▶ Exercise goal
Transcribe the entries that follow exactly as they appear, minus pictures.

Saved data entries:
=-=-=-=-=
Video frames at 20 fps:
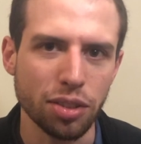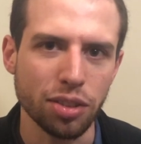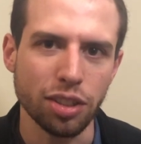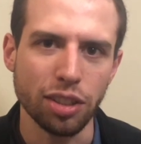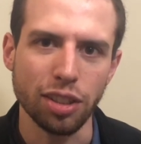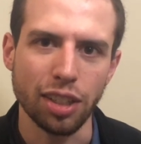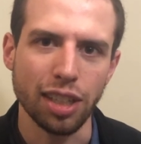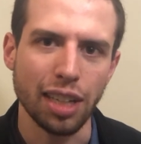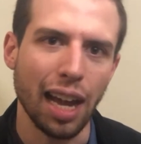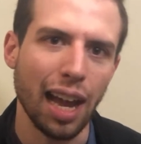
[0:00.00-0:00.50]
so
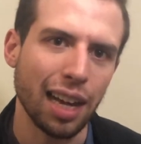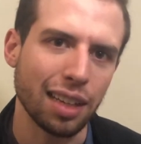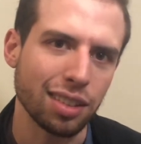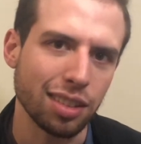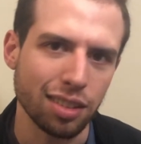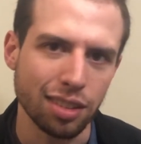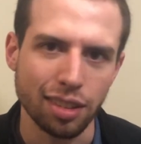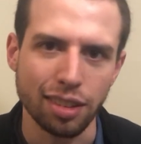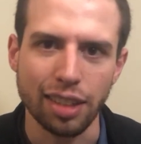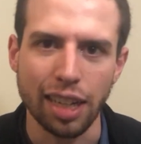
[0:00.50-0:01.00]
you can
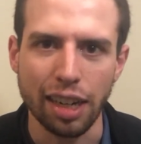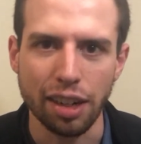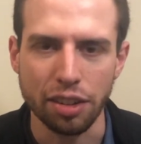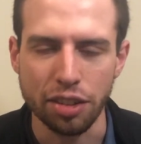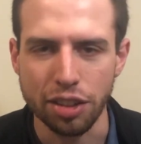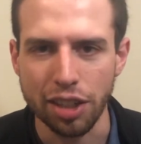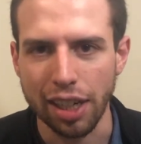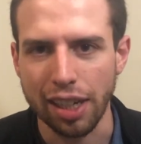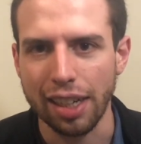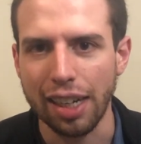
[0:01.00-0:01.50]
access it there and
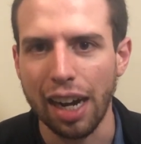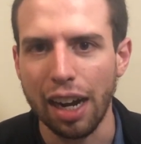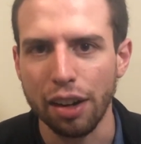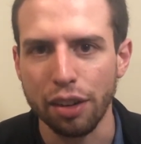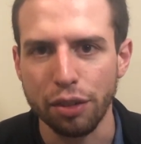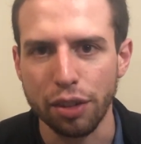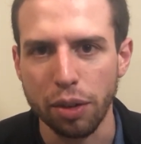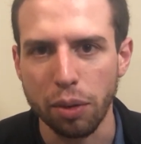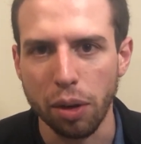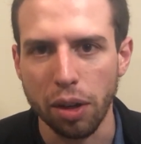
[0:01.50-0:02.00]
check it out
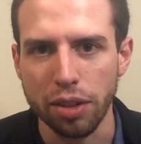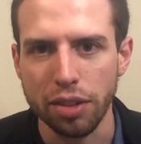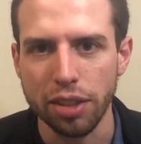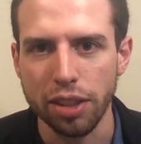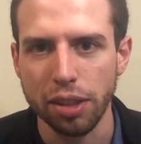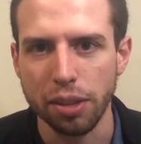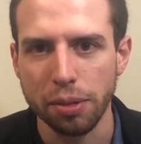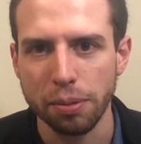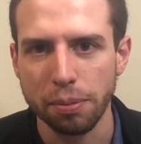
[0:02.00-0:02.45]
if you want to.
=-=-=-=-=
▶ Answer to the exercise
Video frames at 20 fps:
[0:00.00-0:00.50]
so
[0:00.50-0:01.00]
you can
[0:01.00-0:01.50]
access it there and
[0:01.50-0:02.00]
check it out
[0:02.00-0:02.45]
if you want to.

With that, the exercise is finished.